With all due respect and appreciation of the author's well-written piece, I'd like to offer a different opinion.
In my experience, Hope is a four-letter word.
Hope is an emotion that shares close quarters with fear and surrender.
Hope is often the convenient, favored crutch of in-action. Hope is used (occasionally with the best of intentions) by and when a leader of one, a thousand, or a billion looks to draw strength from future actions while abrogating the present through indecision.
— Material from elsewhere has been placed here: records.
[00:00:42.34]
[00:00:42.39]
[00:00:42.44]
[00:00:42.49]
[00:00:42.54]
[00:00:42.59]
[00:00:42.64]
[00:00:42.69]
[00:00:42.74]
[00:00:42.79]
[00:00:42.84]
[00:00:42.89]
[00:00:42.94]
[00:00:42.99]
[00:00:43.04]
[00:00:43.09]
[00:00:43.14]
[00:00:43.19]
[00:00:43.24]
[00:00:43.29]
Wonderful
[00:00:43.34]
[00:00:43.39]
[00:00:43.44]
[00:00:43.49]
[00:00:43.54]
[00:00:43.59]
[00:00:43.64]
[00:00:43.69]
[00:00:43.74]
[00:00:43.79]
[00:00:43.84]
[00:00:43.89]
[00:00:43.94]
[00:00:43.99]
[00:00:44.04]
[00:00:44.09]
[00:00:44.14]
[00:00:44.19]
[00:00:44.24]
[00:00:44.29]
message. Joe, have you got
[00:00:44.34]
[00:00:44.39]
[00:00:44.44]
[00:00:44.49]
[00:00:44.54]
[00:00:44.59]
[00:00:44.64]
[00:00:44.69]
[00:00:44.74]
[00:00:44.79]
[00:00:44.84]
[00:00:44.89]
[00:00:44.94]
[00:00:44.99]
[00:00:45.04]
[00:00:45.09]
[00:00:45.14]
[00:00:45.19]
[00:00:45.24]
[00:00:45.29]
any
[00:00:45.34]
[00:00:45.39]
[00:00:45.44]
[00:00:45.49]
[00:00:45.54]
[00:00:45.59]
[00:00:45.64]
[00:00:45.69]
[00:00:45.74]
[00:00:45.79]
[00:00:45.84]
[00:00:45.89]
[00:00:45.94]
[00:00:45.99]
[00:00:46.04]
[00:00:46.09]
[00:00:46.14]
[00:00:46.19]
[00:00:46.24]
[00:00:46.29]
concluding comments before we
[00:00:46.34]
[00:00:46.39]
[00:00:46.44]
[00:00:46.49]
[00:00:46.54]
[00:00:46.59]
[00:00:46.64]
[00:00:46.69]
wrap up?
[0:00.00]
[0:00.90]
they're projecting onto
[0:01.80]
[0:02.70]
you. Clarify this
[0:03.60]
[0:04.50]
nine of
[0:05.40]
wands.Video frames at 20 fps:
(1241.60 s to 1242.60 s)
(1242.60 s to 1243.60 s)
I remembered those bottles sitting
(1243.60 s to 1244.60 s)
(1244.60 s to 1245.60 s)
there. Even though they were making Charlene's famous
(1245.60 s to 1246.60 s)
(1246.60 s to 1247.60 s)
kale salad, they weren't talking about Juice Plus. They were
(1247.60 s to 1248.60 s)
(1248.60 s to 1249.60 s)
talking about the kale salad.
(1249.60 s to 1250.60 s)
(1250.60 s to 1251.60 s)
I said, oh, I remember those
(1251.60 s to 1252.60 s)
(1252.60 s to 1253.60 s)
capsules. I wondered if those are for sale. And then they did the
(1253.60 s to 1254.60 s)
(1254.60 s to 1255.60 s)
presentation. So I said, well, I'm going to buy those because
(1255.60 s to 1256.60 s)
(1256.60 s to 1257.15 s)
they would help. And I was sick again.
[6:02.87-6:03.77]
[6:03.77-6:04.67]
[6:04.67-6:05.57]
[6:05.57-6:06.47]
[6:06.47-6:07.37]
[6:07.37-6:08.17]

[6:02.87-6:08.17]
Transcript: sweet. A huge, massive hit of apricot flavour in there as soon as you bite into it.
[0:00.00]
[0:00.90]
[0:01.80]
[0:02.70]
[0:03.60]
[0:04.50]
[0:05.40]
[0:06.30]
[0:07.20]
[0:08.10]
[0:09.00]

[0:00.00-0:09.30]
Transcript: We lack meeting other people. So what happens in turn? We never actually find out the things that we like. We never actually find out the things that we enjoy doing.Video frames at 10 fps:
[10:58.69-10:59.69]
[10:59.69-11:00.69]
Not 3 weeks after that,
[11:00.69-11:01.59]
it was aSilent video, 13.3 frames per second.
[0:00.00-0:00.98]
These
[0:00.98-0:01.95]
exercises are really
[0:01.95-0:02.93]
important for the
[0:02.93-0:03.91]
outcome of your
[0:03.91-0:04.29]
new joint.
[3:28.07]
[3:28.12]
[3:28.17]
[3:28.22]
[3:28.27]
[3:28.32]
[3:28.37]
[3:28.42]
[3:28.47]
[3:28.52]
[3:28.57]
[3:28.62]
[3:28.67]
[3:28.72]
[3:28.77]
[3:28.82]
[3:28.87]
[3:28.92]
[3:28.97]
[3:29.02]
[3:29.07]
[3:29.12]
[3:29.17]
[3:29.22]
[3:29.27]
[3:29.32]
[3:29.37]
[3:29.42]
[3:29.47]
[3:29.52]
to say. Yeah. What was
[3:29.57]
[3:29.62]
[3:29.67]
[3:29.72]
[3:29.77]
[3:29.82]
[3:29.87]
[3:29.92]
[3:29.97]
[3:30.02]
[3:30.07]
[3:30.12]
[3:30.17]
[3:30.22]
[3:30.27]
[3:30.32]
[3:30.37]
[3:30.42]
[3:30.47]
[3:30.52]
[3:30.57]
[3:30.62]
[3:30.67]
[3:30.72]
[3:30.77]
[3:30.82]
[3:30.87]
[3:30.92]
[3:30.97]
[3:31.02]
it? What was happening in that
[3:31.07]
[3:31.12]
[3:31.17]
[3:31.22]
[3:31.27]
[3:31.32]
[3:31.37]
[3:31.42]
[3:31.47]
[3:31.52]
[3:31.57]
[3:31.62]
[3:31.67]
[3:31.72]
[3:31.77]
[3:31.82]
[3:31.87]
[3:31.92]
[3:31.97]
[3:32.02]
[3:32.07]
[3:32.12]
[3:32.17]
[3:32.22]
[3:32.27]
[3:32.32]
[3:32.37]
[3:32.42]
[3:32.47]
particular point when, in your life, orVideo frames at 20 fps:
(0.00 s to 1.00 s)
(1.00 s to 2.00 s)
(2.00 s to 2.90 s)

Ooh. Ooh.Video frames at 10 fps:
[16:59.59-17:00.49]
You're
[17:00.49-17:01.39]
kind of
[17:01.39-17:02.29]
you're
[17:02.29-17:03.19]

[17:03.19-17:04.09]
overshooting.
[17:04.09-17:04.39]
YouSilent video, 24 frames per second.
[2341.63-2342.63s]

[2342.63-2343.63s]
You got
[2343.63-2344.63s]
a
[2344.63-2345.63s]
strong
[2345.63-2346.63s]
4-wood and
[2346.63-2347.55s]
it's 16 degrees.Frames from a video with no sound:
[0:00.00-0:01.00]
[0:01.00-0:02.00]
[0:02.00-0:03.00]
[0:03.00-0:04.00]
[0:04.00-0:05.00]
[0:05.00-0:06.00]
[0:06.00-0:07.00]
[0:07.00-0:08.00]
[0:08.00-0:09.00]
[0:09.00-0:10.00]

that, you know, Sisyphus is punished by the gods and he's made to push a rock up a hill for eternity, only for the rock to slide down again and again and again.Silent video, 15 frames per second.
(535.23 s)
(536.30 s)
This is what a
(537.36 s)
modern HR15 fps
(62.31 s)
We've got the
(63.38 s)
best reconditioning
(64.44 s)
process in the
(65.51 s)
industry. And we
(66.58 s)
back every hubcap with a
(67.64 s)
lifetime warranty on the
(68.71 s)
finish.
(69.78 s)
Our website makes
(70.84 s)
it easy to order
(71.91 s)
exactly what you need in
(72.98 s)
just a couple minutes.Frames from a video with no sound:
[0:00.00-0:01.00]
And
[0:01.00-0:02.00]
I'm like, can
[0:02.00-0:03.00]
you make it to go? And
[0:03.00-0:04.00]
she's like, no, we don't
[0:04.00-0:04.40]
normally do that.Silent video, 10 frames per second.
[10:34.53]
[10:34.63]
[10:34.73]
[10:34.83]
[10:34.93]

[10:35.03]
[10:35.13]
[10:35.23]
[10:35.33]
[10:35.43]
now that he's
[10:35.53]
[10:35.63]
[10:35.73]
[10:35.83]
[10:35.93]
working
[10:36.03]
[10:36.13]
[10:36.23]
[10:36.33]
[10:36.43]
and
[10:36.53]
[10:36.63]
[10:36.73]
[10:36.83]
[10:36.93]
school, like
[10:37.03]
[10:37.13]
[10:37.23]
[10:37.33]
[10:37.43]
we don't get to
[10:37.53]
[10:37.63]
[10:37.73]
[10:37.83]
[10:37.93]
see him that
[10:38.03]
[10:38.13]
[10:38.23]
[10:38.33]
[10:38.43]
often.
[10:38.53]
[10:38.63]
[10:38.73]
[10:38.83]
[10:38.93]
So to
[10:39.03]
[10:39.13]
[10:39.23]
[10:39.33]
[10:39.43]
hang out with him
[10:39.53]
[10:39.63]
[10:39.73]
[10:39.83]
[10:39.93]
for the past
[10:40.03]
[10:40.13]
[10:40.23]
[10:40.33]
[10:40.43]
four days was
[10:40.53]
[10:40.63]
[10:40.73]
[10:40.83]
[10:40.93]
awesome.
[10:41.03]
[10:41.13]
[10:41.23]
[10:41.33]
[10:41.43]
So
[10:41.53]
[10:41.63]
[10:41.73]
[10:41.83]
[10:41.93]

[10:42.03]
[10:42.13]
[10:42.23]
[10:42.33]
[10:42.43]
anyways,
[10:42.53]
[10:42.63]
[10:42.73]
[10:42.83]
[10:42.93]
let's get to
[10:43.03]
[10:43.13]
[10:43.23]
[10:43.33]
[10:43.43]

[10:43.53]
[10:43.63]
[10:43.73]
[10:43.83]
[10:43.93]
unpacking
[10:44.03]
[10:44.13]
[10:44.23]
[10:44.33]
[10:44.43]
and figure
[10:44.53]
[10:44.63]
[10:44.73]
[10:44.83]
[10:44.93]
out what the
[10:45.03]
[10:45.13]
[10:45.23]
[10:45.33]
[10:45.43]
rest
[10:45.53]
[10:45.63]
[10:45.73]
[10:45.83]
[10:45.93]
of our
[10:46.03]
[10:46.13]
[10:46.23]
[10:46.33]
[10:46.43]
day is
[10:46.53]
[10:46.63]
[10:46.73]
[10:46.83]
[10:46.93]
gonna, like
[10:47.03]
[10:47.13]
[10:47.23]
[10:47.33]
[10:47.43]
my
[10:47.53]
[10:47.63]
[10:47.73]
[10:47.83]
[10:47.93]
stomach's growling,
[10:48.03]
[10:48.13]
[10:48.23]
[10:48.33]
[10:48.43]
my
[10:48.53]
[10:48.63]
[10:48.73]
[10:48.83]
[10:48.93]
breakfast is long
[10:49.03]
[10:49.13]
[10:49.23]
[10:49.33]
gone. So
Does hope bring people or societies closer together in pursuit of common goals? Hardly. Hope is often used to disenfranchise us. Hope asks us to voluntarily and cheerfully strip ourselves of all control of our situation and abandon responsibility for our actions (and in-actions). Hope is the ultimate "Get Out of Jail, Free" card for a leader of any organization that can offer nothing to his or her followers except self-aggrandizement.
No matter how difficult, desperate, or futile a situation may seem (from corporate and state failures to life-ending challenges and everything in between), we all have a power to choose our next actions, no matter how small or insignificant it might seem in the face of our hurdles.
Hope, while a seemingly positive state of mind, masks often self-bolstered barriers of fear, paralysis, and other problems that we'd never deal when it's most needed. Hope, in extreme cases, is an abrogation of individual responsibility. In a crises, abrogation of responsibility, even to one's self, is not a desirable leadership quality.
Inspiring leaders lead by example. Visions of better futures are, of course, absolutely essential tools of effective leaders. Leaders that passionately espouse their visions with nothing more than affirmations of their attainability, do not lead.
Hope, when recognized as an enabler of individual power, is a call to action. When backed up with examples of actions, hope can motivate a decision-maker to ultimately lead followers to a destination, and a proverbial promised land.
The leader's trail may be long and slow to traverse, but it is a path that can be followed.
Hope, by itself, is never a strategy. Hope is not a path. Hope blazes no trails.